En la segunda clase de Introducción al Derecho, el único curso nocturno que impartía la carrera, el profesor preguntó por quienes trabajábamos a tiempo completo. Manifestó de inmediato que, sintiéndolo mucho, la profesión no aceptaba “obreros del derecho” y que del grupo presente —unos 45 alumnos— solo debían pasar 10. Y cumplió. Eso cambió años más tarde cuando la UACA democratizó la educación universitaria y hoy conocemos “obreros del derecho” que han llegado hasta la magistratura.
Actualmente, recibimos a aquellos profesionales con experiencia global que, tras esfuerzos titánicos y superando barreras idiomáticas y culturales, se graduaron en el exterior, encontrando obstáculos insolubles para validar y ejercer su profesión en Costa Rica.
En lugar de ser recibidos como activos valiosos para el desarrollo del país, se ven enfrentados a despiadados desafíos que incluyen trámites burocráticos complejos y exigencia de requisitos irrealistas y poco prácticos. Dichos desafíos socavan progresivamente el potencial de trabajadores perfectamente capaces y crean una brecha en la competitividad global de la nación.

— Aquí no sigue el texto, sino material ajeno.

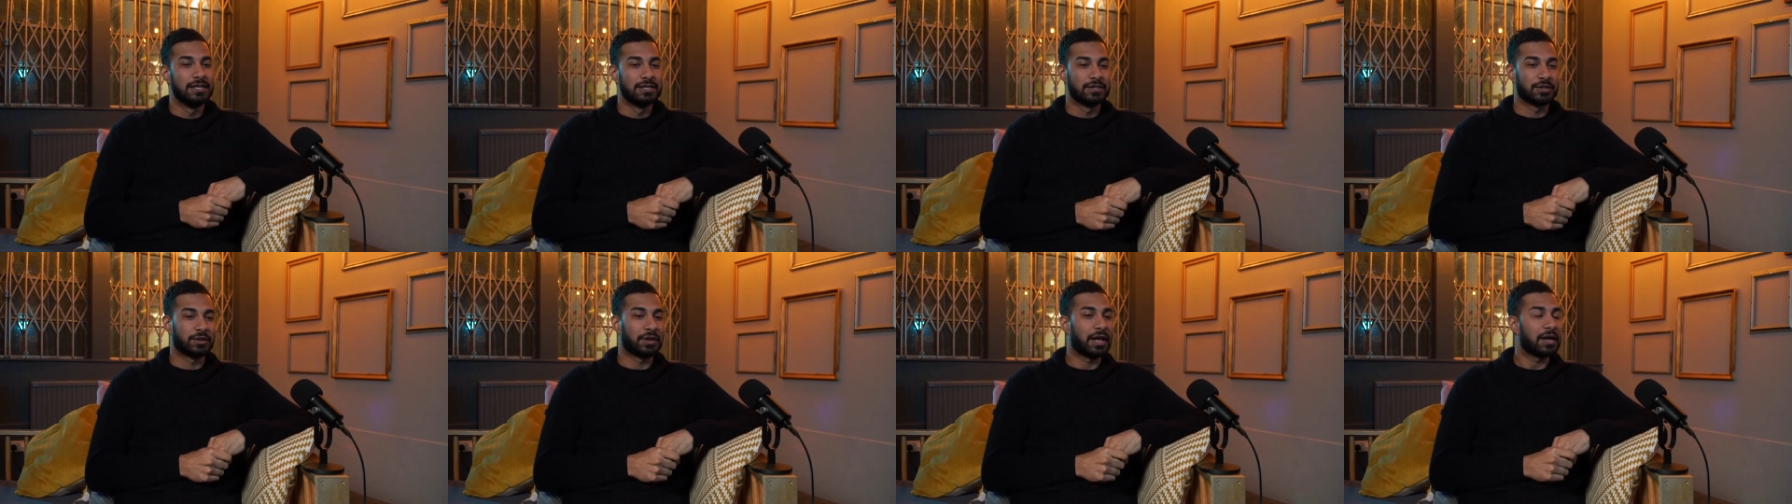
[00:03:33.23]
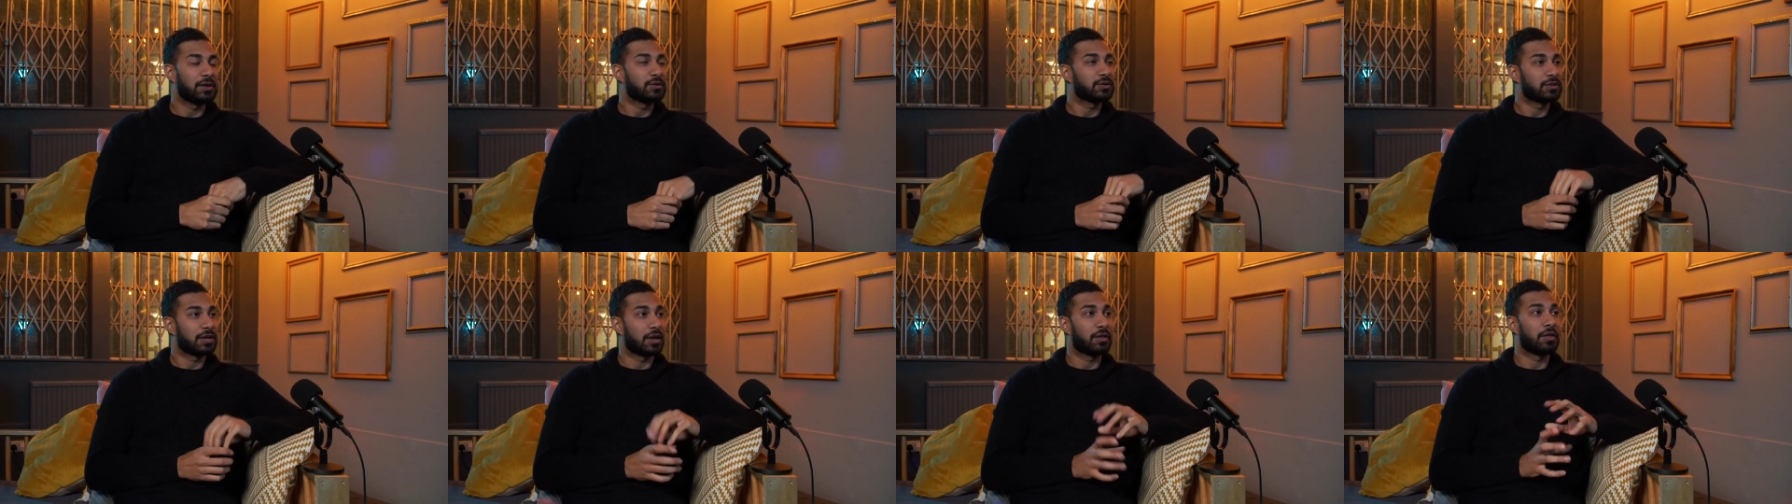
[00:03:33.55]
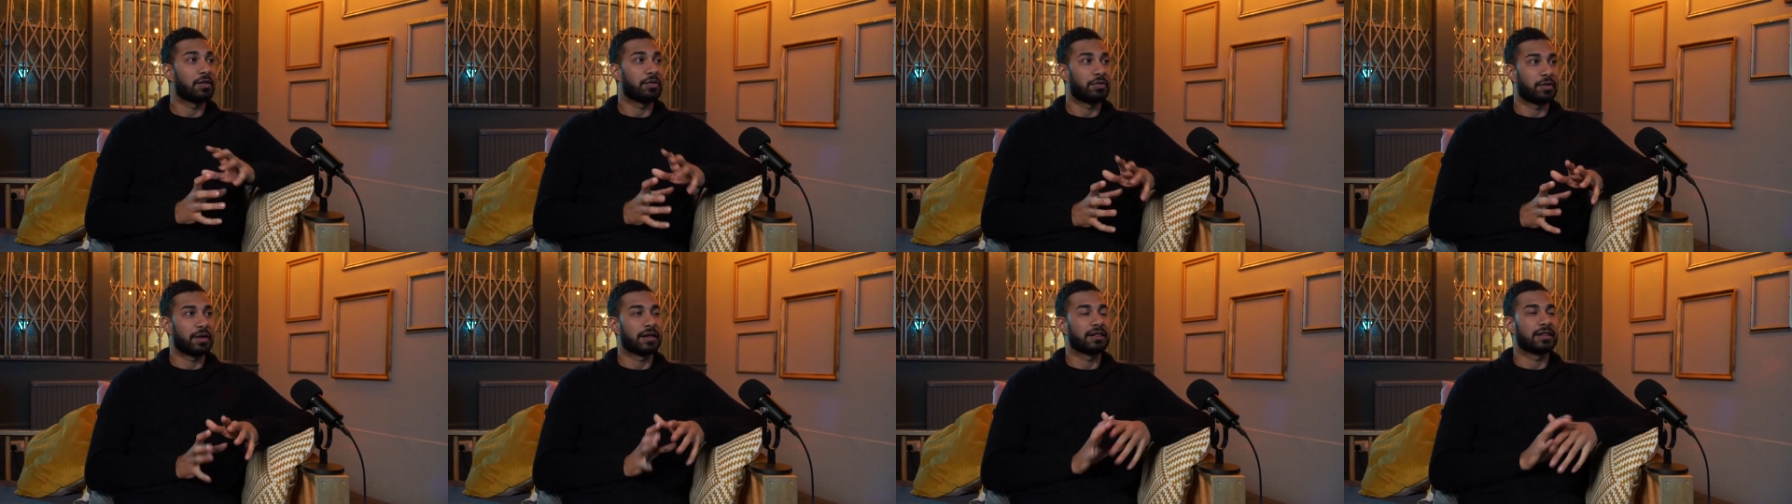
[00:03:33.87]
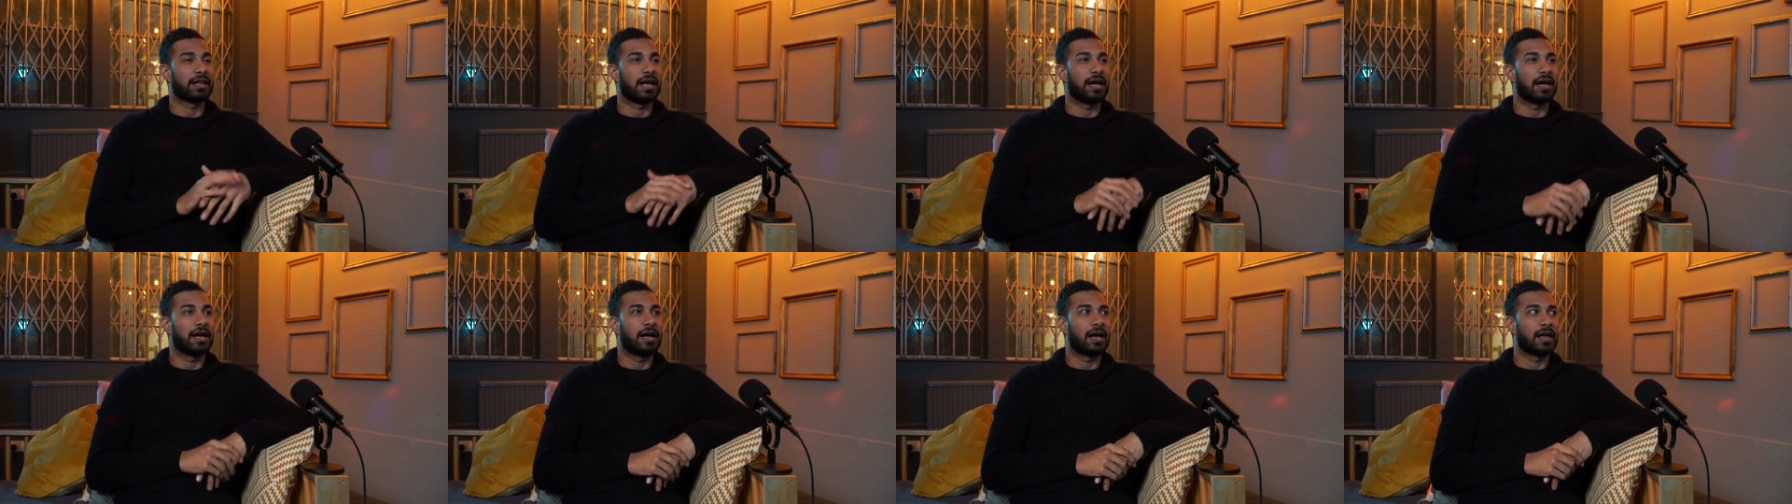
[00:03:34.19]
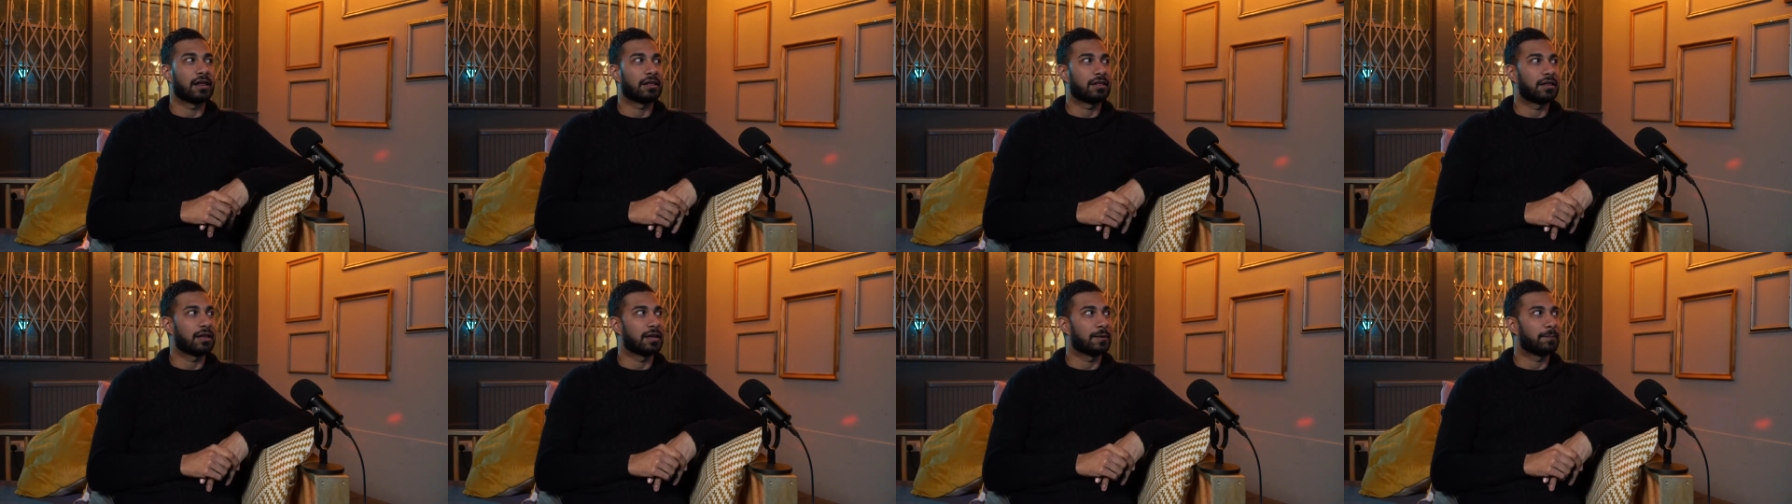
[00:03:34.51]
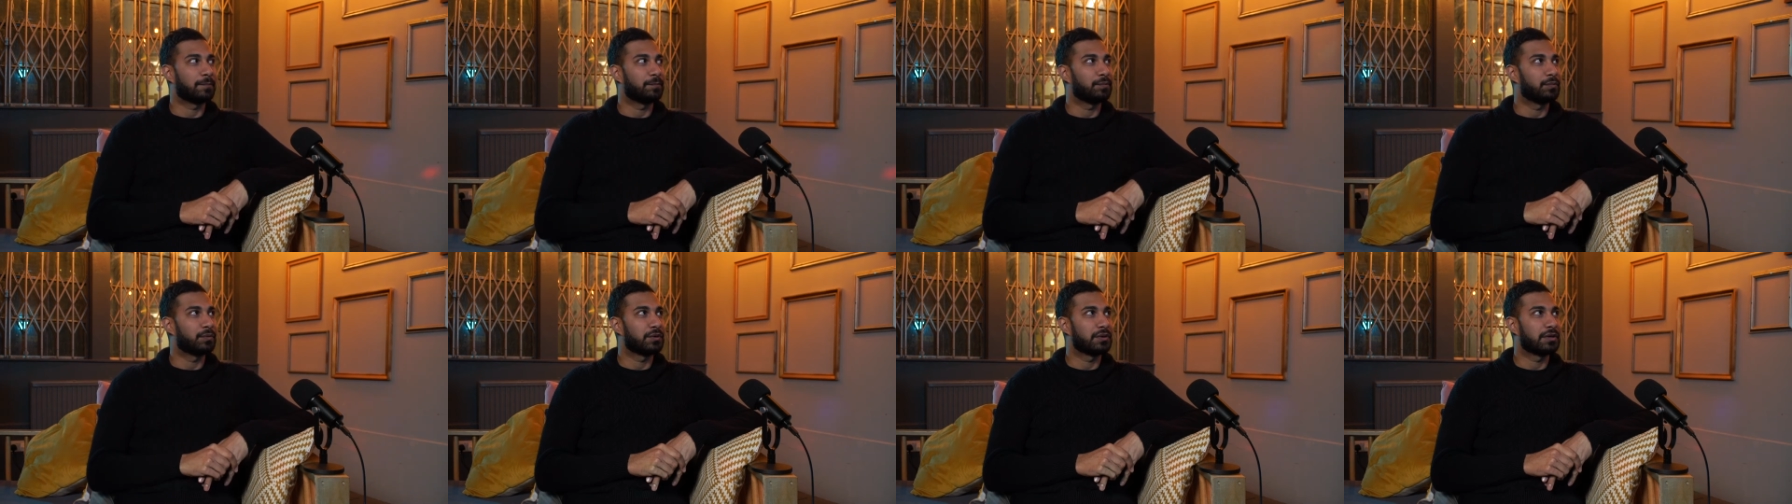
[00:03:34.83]
So that was another thing that I think
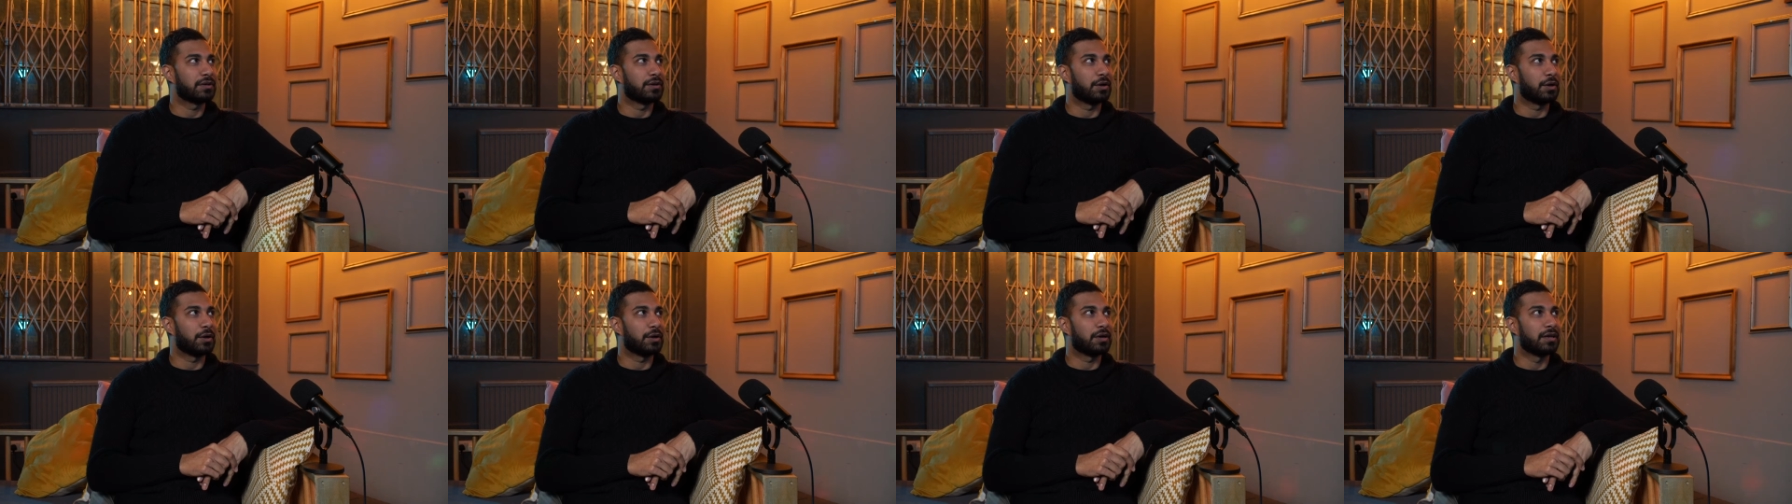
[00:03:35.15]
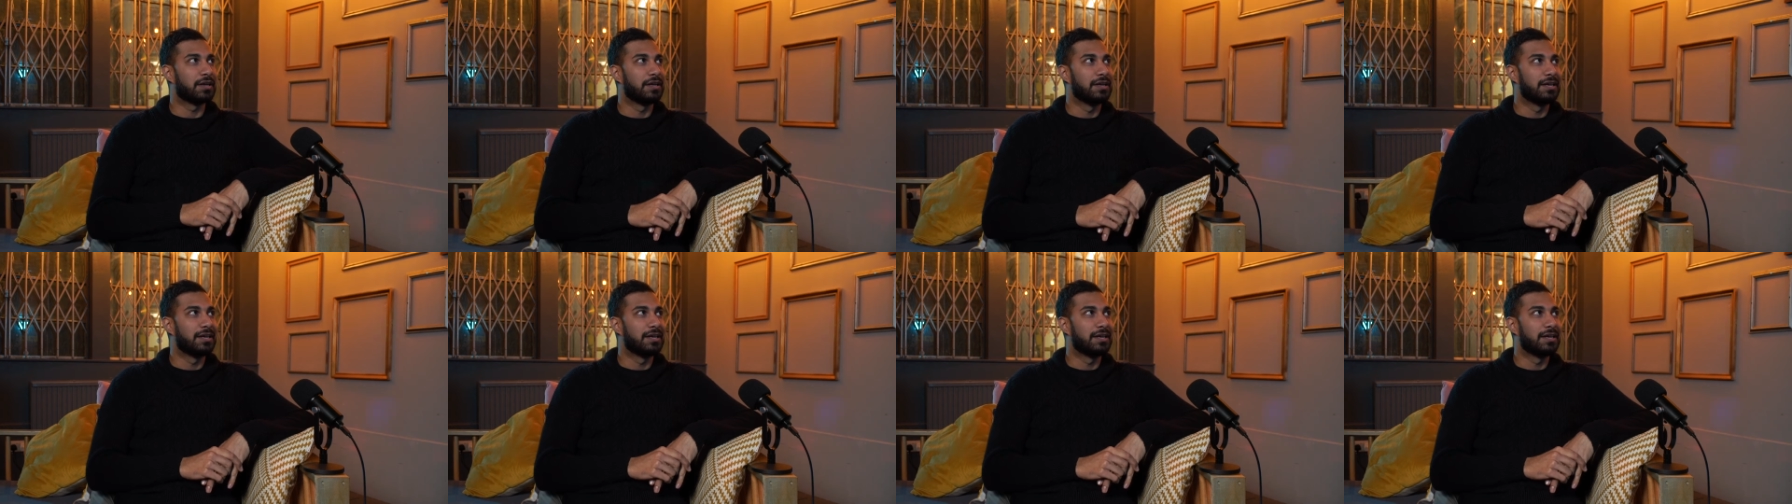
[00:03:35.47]
you know you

El monopolio del reconocimiento debe quitarse de manos interesadas y hacerlo un procedimiento ágil, sencillo y respetuoso de los derechos humanos de los graduados. En lugar de desalentar a profesionales a buscar oportunidades en el extranjero, insto a todos los interesados a manifestarse en nombre de la innovación de nuevas generaciones de costarricenses. Este proyecto debe ser aprobado para un futuro próspero.
El autor es politólogo, administrador y ex director general de Servicio Civil.